E ai, todos soltaram
fogos: chuvinhas, lágrimas de prata, peidos
de veia, cobrinhas elétricas, traques de sala, rojões e busca-pés, também
chamado de espada em algumas regiões.
Depois de muita prosa
e especulações sobre o balão e as comidas, todos se recolheram às suas
moradias, pois não se tinha o costume, ainda, de se fazer arrasta-pés.
No dia seguinte,
muito cedo da manhã, o canto da passarada ainda ecoando pelo sítio, aquele
homem que era pura excitação na noite anterior, agora, olhando toda aquela
sujeira de restos de fogueira queimada e de papéis dos fogos espocados, já
apresentava em seu semblante, até certo ponto austero, toda sua natureza
pacata, fluindo, de sua boca, aquele sorriso quase maroto, a olhar a desordem
que restara da noitada de São João.
Estava realizado.
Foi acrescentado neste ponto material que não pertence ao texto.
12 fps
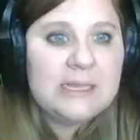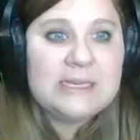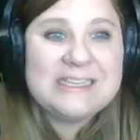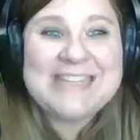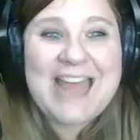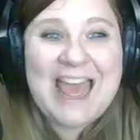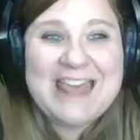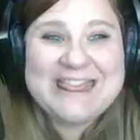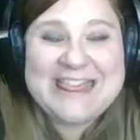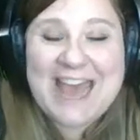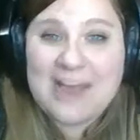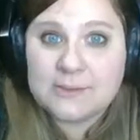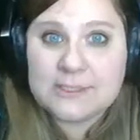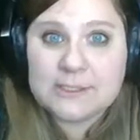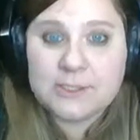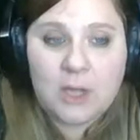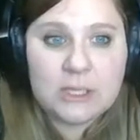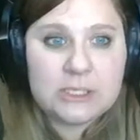
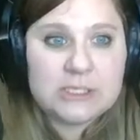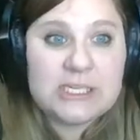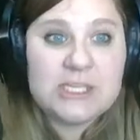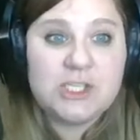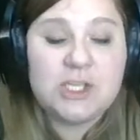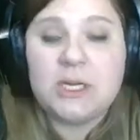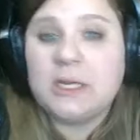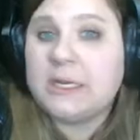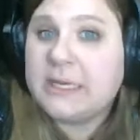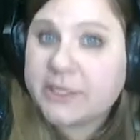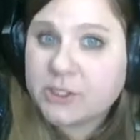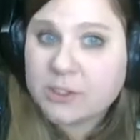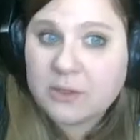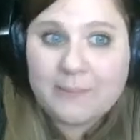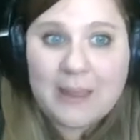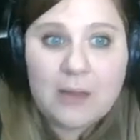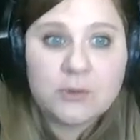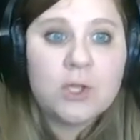$10,000 is your initial
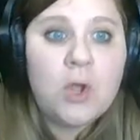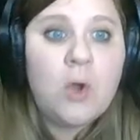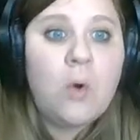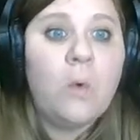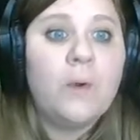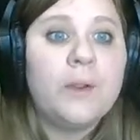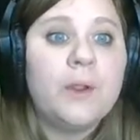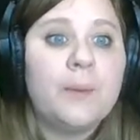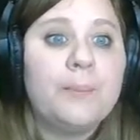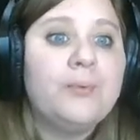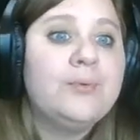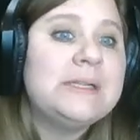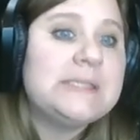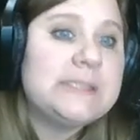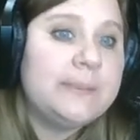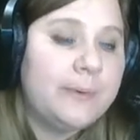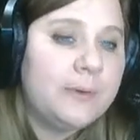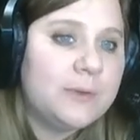amount, or your
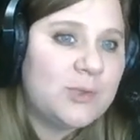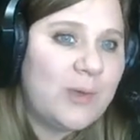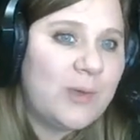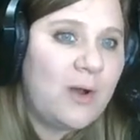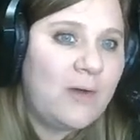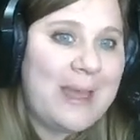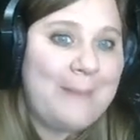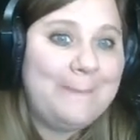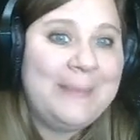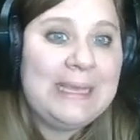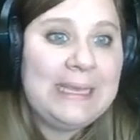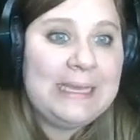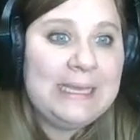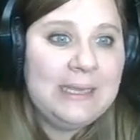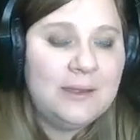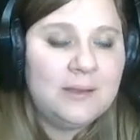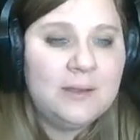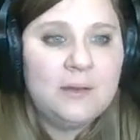principal. So we call that P.
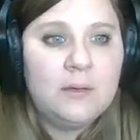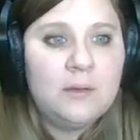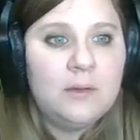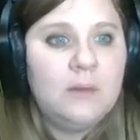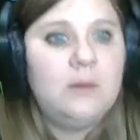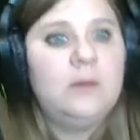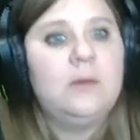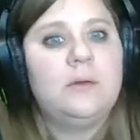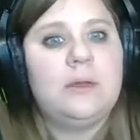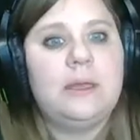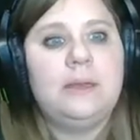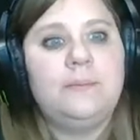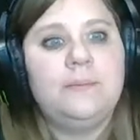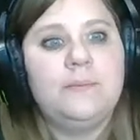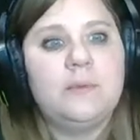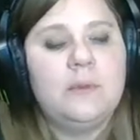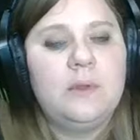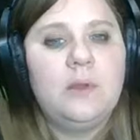Okay?
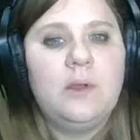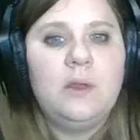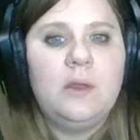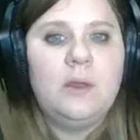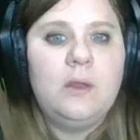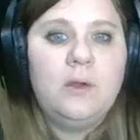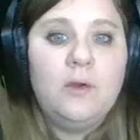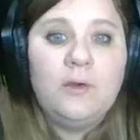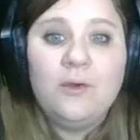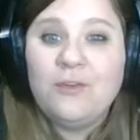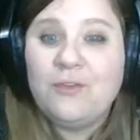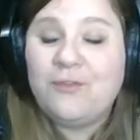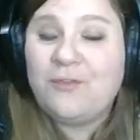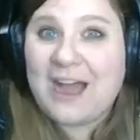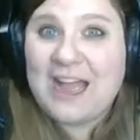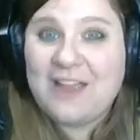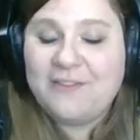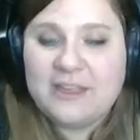
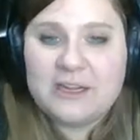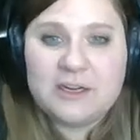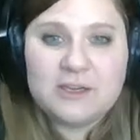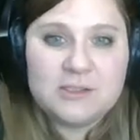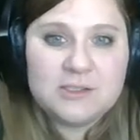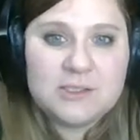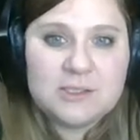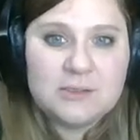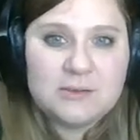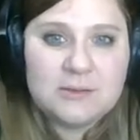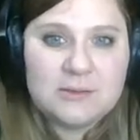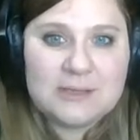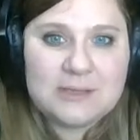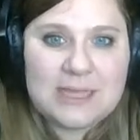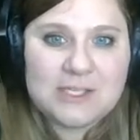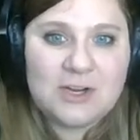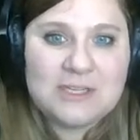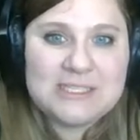5 years, that's
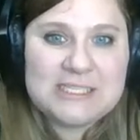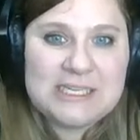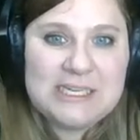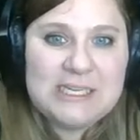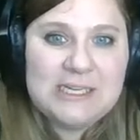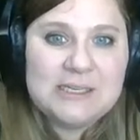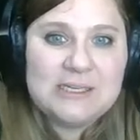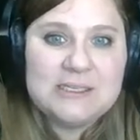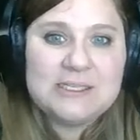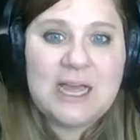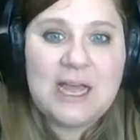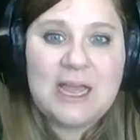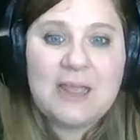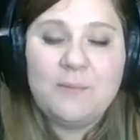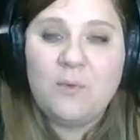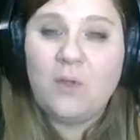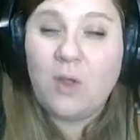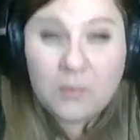our T. Time
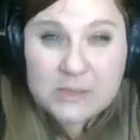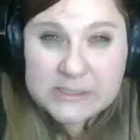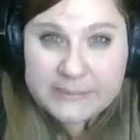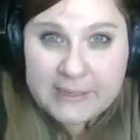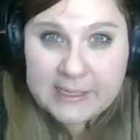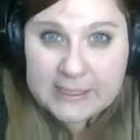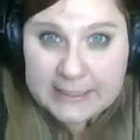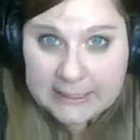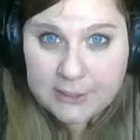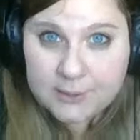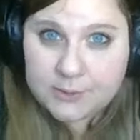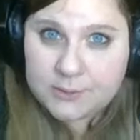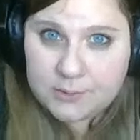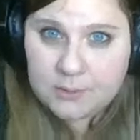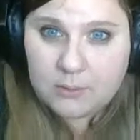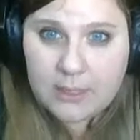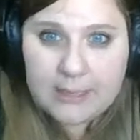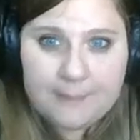will always be in years.
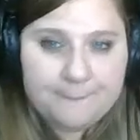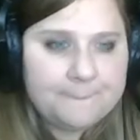Okay?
Era
assim que se sentia, tenho absoluta certeza do que afirmo. Se vivo fosse, certamente
concordaria comigo. Não o conhecia bem à época, considerando seu caráter de
pessoa reservada, mas, disposta a ajudar até estranhos, se isto fosse
necessário, mas, antes de partir para a eternidade pude compreendê-lo e sinto
saudades.
(3)“... Aquela casa
me lembra as brincadeiras de infância,
Minhas irmãs e minha mãe, uma saudade que se vai,
Lembra-me um homem sereno, de bondade e sem ganância,
De apelido engraçado, este homem era meu pai.”
Minhas irmãs e minha mãe, uma saudade que se vai,
Lembra-me um homem sereno, de bondade e sem ganância,
De apelido engraçado, este homem era meu pai.”
João Coutinho de Amorim
(30/04/2006)
Notas: Trata-se de narrativa de
fatos reais vividos pelo autor.
(1)Ronqueira: Artefato de ferro, medindo em média 20 cm
em
forma de cone, para provocar explosões.
(2) versos da música Olha pro céu
meu amor.
(3) Estrofe do poema Memórias de infância do autor.